The deductibility of interest in connection with the acquisition of capital interest in the meaning of section 10 of the Corporate Income Tax Act (Körperschaftsteuergesetz, "KStG") was already introduced as part of the Tax Reform Act 2005 (Steuerreformgesetz 2005) by including a new special provision in section 11 para 1 item 4 KStG. Yet the precise interpretation of the term "interest" was disputed in practice. While the financial authorities were of the opinion that only interest in the proper sense should be deductible for tax purposes, the learned ore unanimously argued that the term should be widely construed and therefore also other costs for procuring money should be deductible for tax purposes.

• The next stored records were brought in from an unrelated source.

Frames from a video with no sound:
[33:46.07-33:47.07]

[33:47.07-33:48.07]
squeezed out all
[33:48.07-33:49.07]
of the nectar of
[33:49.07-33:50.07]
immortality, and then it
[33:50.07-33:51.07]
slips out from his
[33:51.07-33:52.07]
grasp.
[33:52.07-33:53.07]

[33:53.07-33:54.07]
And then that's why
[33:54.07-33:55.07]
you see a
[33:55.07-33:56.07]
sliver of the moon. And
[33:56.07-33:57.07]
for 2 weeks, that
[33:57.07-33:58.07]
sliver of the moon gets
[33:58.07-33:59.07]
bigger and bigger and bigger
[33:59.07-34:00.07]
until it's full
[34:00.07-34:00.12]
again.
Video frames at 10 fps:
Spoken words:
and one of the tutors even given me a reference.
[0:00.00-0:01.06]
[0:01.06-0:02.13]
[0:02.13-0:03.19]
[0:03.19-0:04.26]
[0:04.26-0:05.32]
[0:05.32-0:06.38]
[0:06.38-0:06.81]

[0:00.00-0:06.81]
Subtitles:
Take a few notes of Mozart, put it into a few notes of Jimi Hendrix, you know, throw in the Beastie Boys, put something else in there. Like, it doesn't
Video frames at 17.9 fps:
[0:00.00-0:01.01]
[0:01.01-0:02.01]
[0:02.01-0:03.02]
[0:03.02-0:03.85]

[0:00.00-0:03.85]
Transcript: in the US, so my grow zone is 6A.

The Administrative Supreme Court (Verwaltungsgerichtshof, "VwGH") ruled in this connection that costs for procuring money were also included in the interests as defined in section 11 para 1 item 4 KStG. According to the court's legal view the term "interest" as defined in section 11 para 1 item 4 KStG includes all costs in connection with the letting of capital. Money costs are therefore (distributed over the duration) basically deductible for tax purposes.
It is yet to be kept in mind that the "group clause" (Konzernklausel) which has been effective since 2011 does inhibit any deduction in connection with the acquisition of shares within a group. Costs of procuring money in connection with the acquisition of shareholdings within a group are not deductible (VwGH 27 February 2014, 2011/15/0199).